--- WHAT YOU NEED TO DO ---
The records are to be repeated exactly, and any images in them are to be dropped.

--- Collected data ---
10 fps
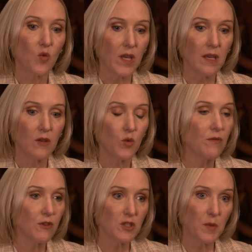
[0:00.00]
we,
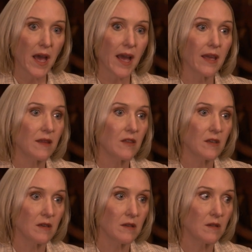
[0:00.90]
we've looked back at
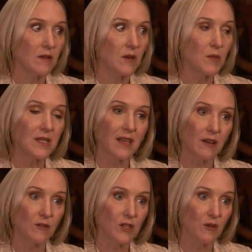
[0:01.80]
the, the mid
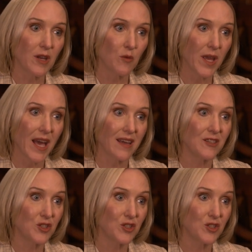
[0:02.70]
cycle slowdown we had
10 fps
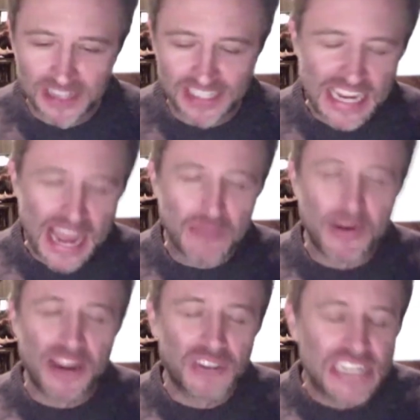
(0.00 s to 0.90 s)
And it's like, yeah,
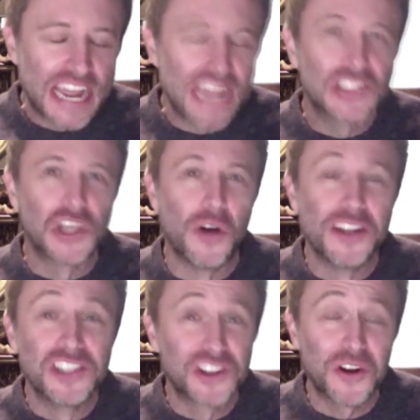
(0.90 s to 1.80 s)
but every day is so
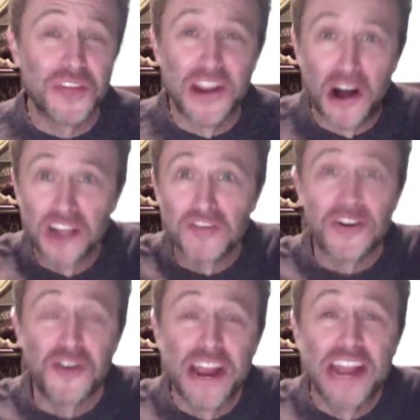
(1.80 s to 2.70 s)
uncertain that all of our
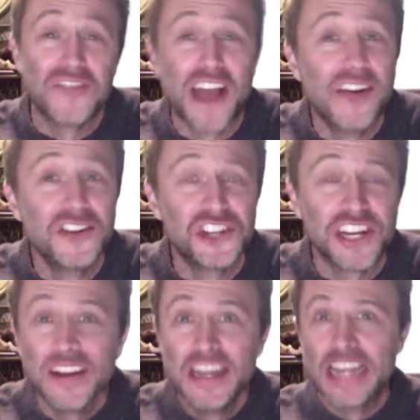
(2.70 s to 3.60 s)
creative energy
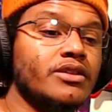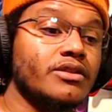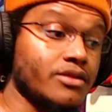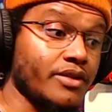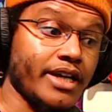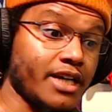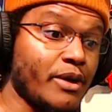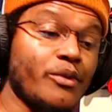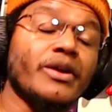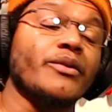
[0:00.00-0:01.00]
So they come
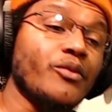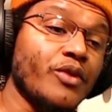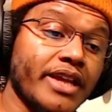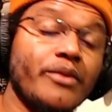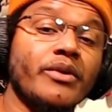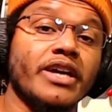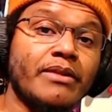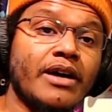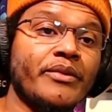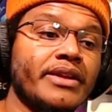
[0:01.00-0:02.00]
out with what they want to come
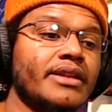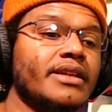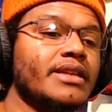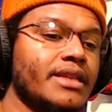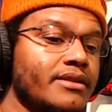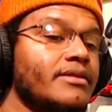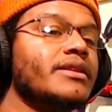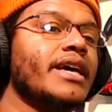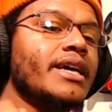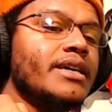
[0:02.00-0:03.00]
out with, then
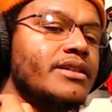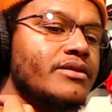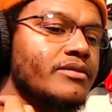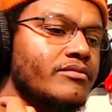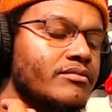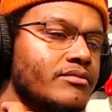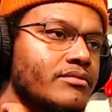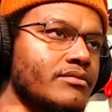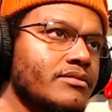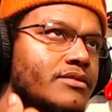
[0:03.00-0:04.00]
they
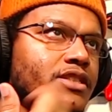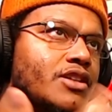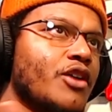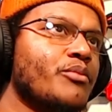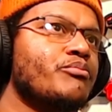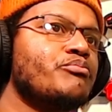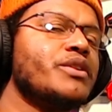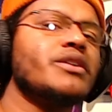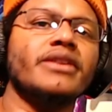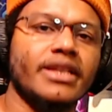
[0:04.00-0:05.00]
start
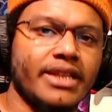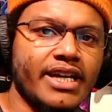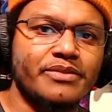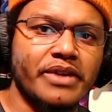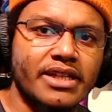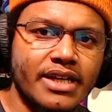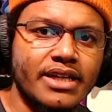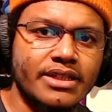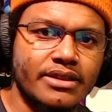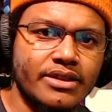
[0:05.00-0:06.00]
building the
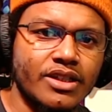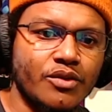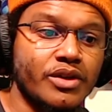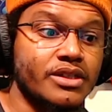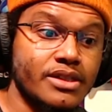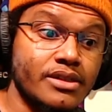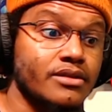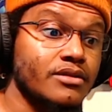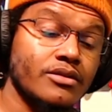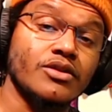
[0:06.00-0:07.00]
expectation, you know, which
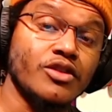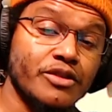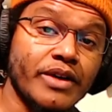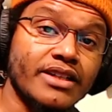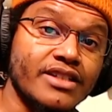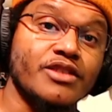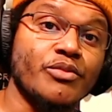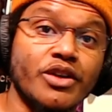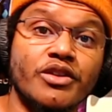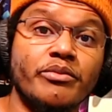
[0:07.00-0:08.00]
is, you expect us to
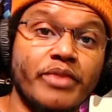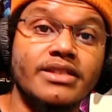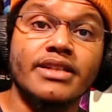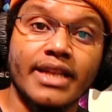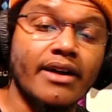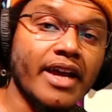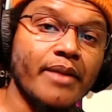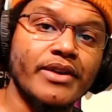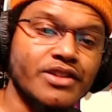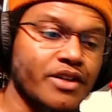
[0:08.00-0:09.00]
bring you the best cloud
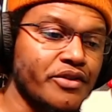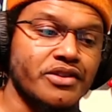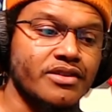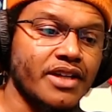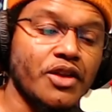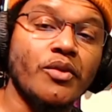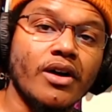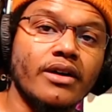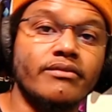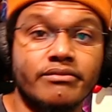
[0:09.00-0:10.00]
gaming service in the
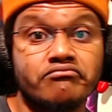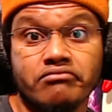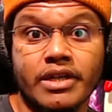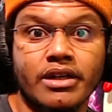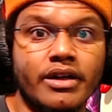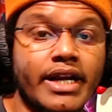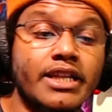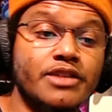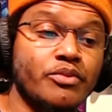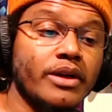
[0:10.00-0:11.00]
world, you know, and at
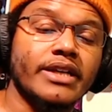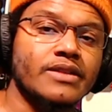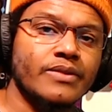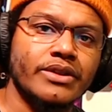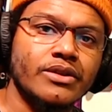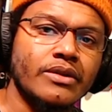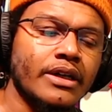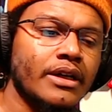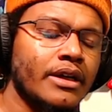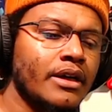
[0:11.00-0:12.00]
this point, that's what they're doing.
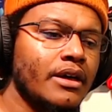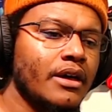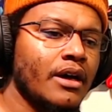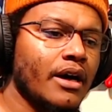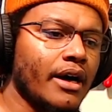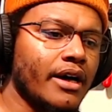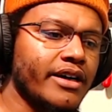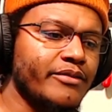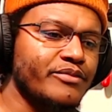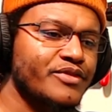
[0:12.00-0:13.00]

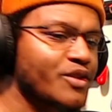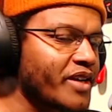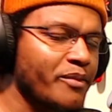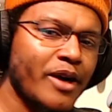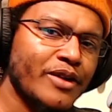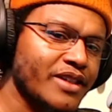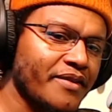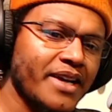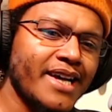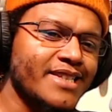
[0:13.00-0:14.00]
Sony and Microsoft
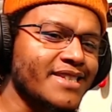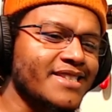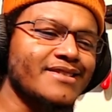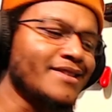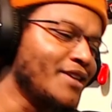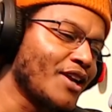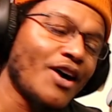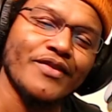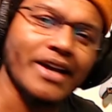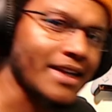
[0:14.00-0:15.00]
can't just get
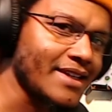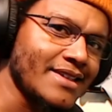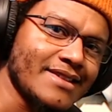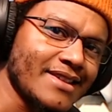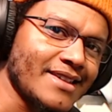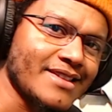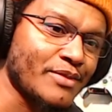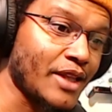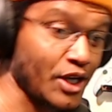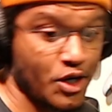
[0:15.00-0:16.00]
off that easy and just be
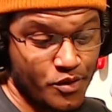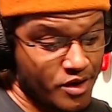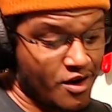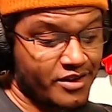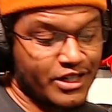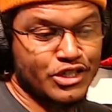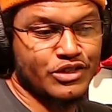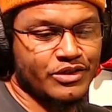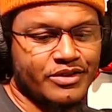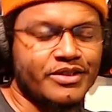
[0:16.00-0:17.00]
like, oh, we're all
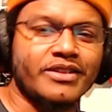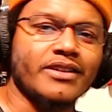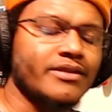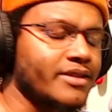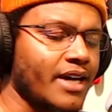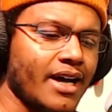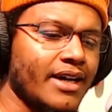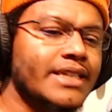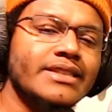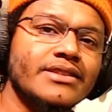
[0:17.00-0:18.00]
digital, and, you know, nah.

--- THE ANSWER ---
10 fps
[0:00.00]
we,
[0:00.90]
we've looked back at
[0:01.80]
the, the mid
[0:02.70]
cycle slowdown we had
10 fps
(0.00 s to 0.90 s)
And it's like, yeah,
(0.90 s to 1.80 s)
but every day is so
(1.80 s to 2.70 s)
uncertain that all of our
(2.70 s to 3.60 s)
creative energy
[0:00.00-0:01.00]
So they come
[0:01.00-0:02.00]
out with what they want to come
[0:02.00-0:03.00]
out with, then
[0:03.00-0:04.00]
they
[0:04.00-0:05.00]
start
[0:05.00-0:06.00]
building the
[0:06.00-0:07.00]
expectation, you know, which
[0:07.00-0:08.00]
is, you expect us to
[0:08.00-0:09.00]
bring you the best cloud
[0:09.00-0:10.00]
gaming service in the
[0:10.00-0:11.00]
world, you know, and at
[0:11.00-0:12.00]
this point, that's what they're doing.
[0:12.00-0:13.00]

[0:13.00-0:14.00]
Sony and Microsoft
[0:14.00-0:15.00]
can't just get
[0:15.00-0:16.00]
off that easy and just be
[0:16.00-0:17.00]
like, oh, we're all
[0:17.00-0:18.00]
digital, and, you know, nah.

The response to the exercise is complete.